Nexchip begins trading in Hong Kong after raising $890M in share sale
China's third-largest chip foundry priced its offering at the top of the range, signaling strong investor appetite for semiconductor plays amid US export restrictions
Nexchip Semiconductor Corporation started trading on the Hong Kong Stock Exchange on July 10, raising approximately $890 million in what amounts to one of the largest chip industry listings this year. The Chinese foundry priced 216.2 million shares at HK$32.30 each, landing at the top of its expected range.
The deal and where the money goes
The offering generated roughly HK$6.98 billion in total proceeds. More than half of that capital is earmarked for research and development, with a particular focus on optimizing Nexchip’s 22-nanometer process technology and AI-powered systems integration.
The R&D allocation alone exceeds HK$3.5 billion. Nexchip is also building a new manufacturing facility in Hefei, China, with a price tag of $5.1 billion. The Hong Kong listing proceeds will help fund a portion of that expansion, which is designed to significantly scale the company’s production capacity.
Nexchip already trades on the Shanghai Stock Exchange, making this a dual-listing play. The Hong Kong leg gives the company access to international capital pools that are increasingly difficult for Chinese semiconductor firms to tap through other channels.

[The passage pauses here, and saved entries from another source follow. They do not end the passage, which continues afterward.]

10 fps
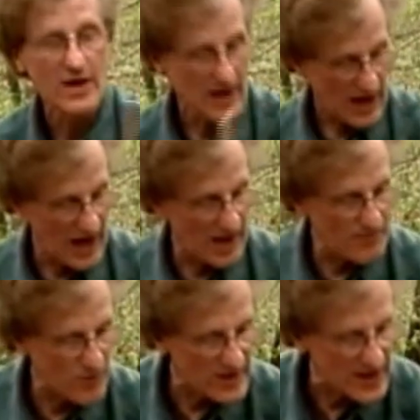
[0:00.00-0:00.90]
I'll
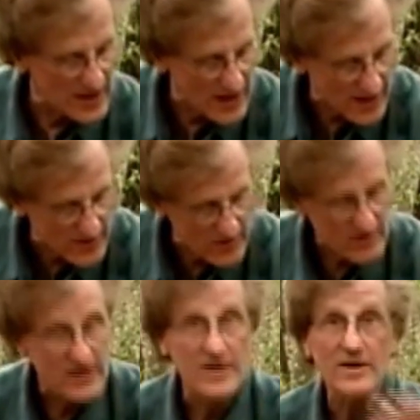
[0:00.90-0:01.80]
put another
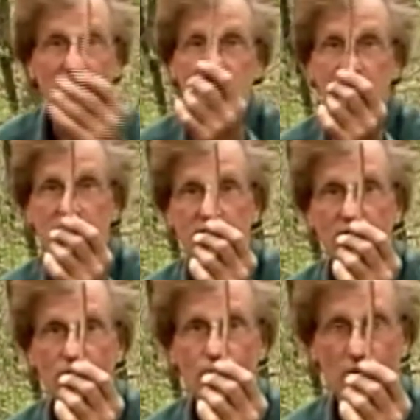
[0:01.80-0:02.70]

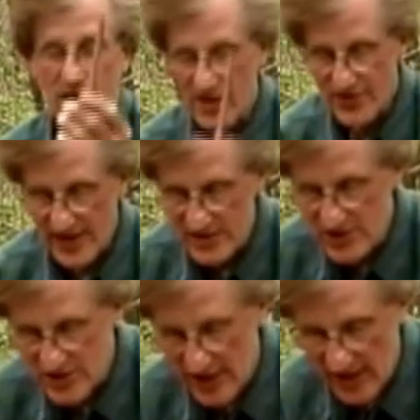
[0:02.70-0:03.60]
pretty thin stick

Why this matters beyond chips
US export restrictions have systematically tightened the screws on China’s chip ambitions over the past several years. Washington has restricted access to advanced chipmaking equipment, limited the flow of high-end AI chips, and pressured allies like the Netherlands and Japan to follow suit. Nexchip’s Hong Kong listing fits into that narrative, and is part of a broader trend in 2026, with multiple Chinese chip companies returning to capital markets to raise funds outside the mainland.
Founded in 2015 and headquartered in Hefei, Nexchip has grown into China’s third-largest pure-play foundry. The company recorded revenue of 10.89 billion yuan in 2025, representing a 17.7% year-on-year increase.
What this means for investors
The $5.1 billion Hefei facility is worth watching closely. Capital-intensive manufacturing buildouts in the chip industry have a long history of cost overruns and timeline slippage. TSMC’s Arizona fab, Intel’s Ohio expansion, and Samsung’s Texas project have all encountered delays and budget creep.
The 22-nanometer focus also deserves context. While leading-edge chipmakers like TSMC and Samsung are pushing toward 2-nanometer and below, Nexchip is optimizing a node that’s several generations behind the frontier. The 22nm node serves end markets including automotive, IoT, and industrial applications where bleeding-edge performance matters less than cost and reliability.
Revenue growth of 17.7% is solid but not spectacular for a company in high-growth mode with government backing. The gap between 22nm optimization and the sub-7nm nodes dominating AI workloads is enormous, and bridging it will require more than money — it will require talent, IP development, and access to equipment that remains restricted under current export controls.